### Your instructions
Provide the number of lines of the records that include "video", with no other content.

□ □ □ □ □

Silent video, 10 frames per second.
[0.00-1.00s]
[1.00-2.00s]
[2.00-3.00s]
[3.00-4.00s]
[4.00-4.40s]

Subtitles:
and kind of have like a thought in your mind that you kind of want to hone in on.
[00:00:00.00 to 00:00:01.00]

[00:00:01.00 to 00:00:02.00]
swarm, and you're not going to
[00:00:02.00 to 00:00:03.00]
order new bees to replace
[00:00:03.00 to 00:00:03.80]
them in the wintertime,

□ □ □ □ □

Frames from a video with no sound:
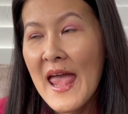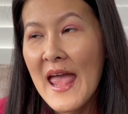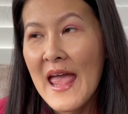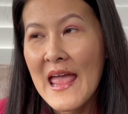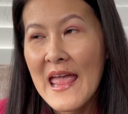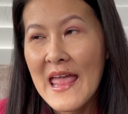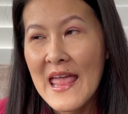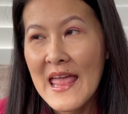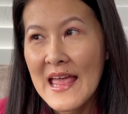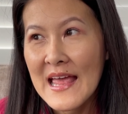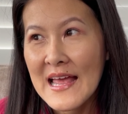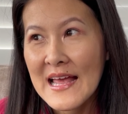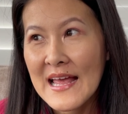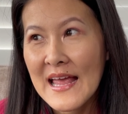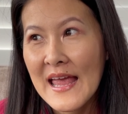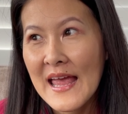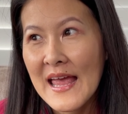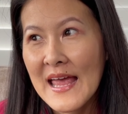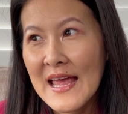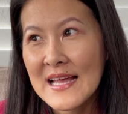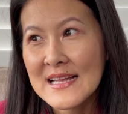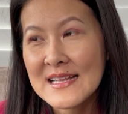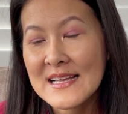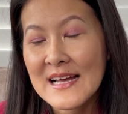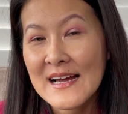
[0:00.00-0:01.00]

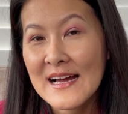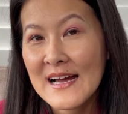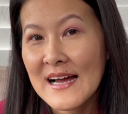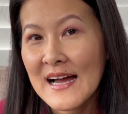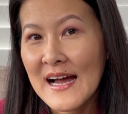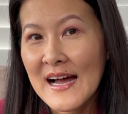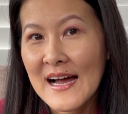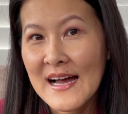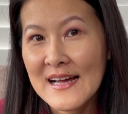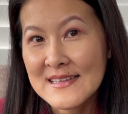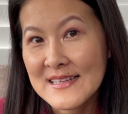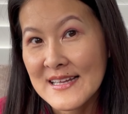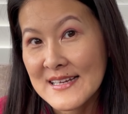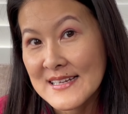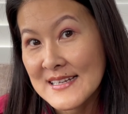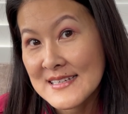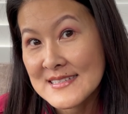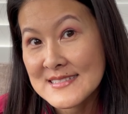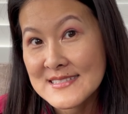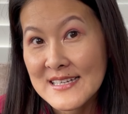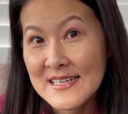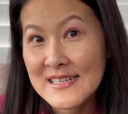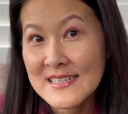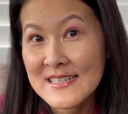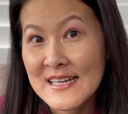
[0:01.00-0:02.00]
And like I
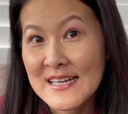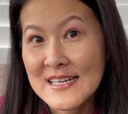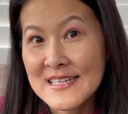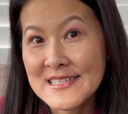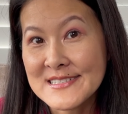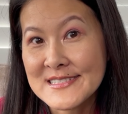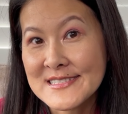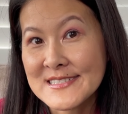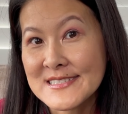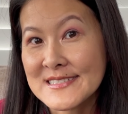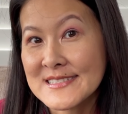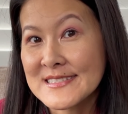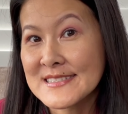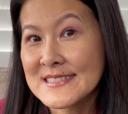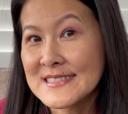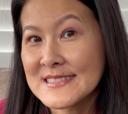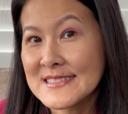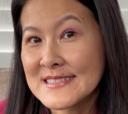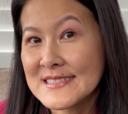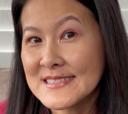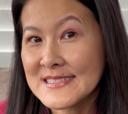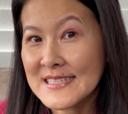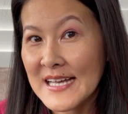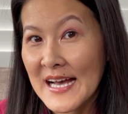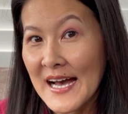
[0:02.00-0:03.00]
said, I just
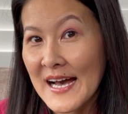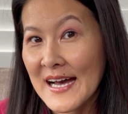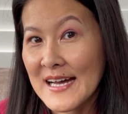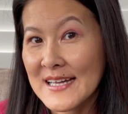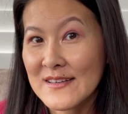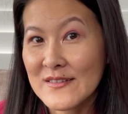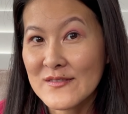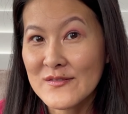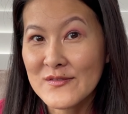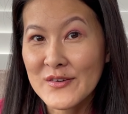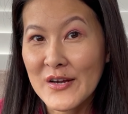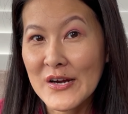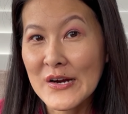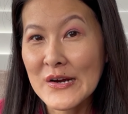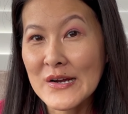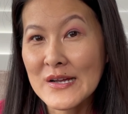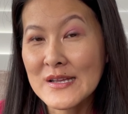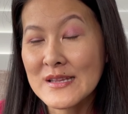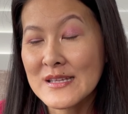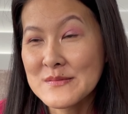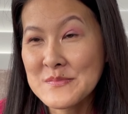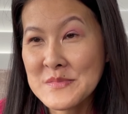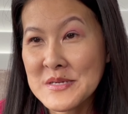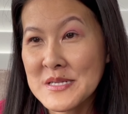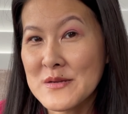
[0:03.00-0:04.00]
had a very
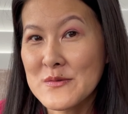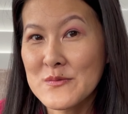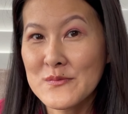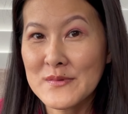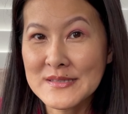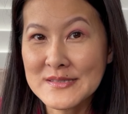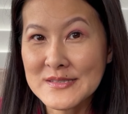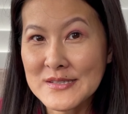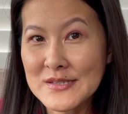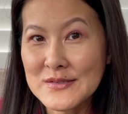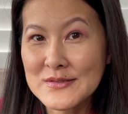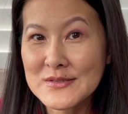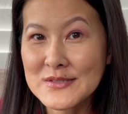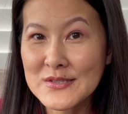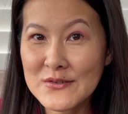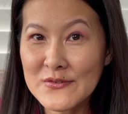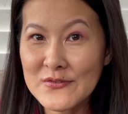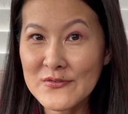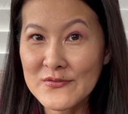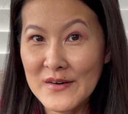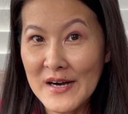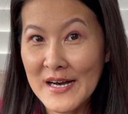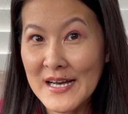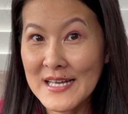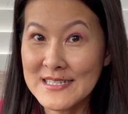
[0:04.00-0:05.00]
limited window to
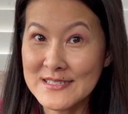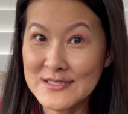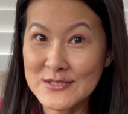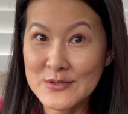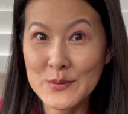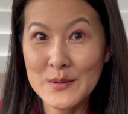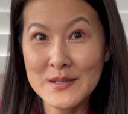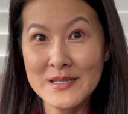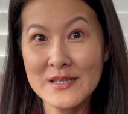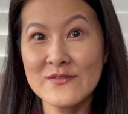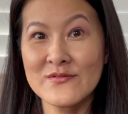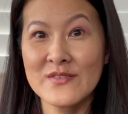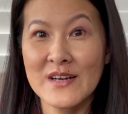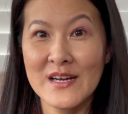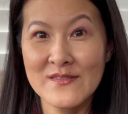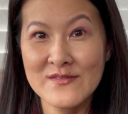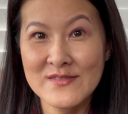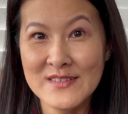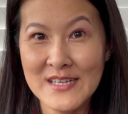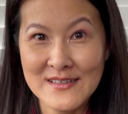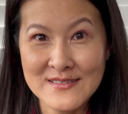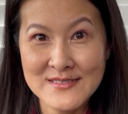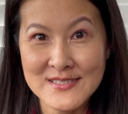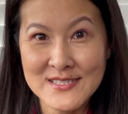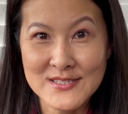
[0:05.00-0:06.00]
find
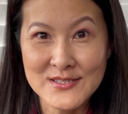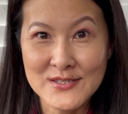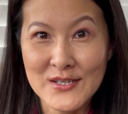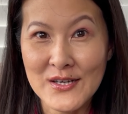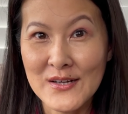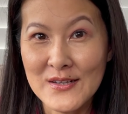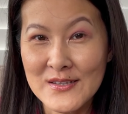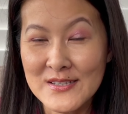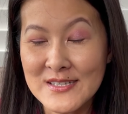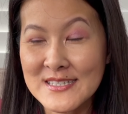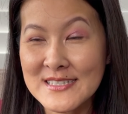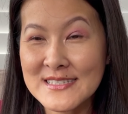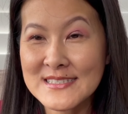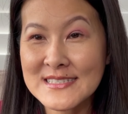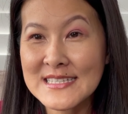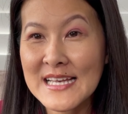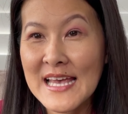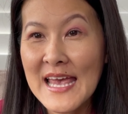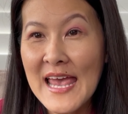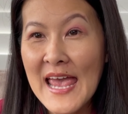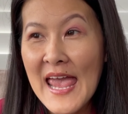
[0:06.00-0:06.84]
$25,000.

□ □ □ □ □

### Output for this exercise
2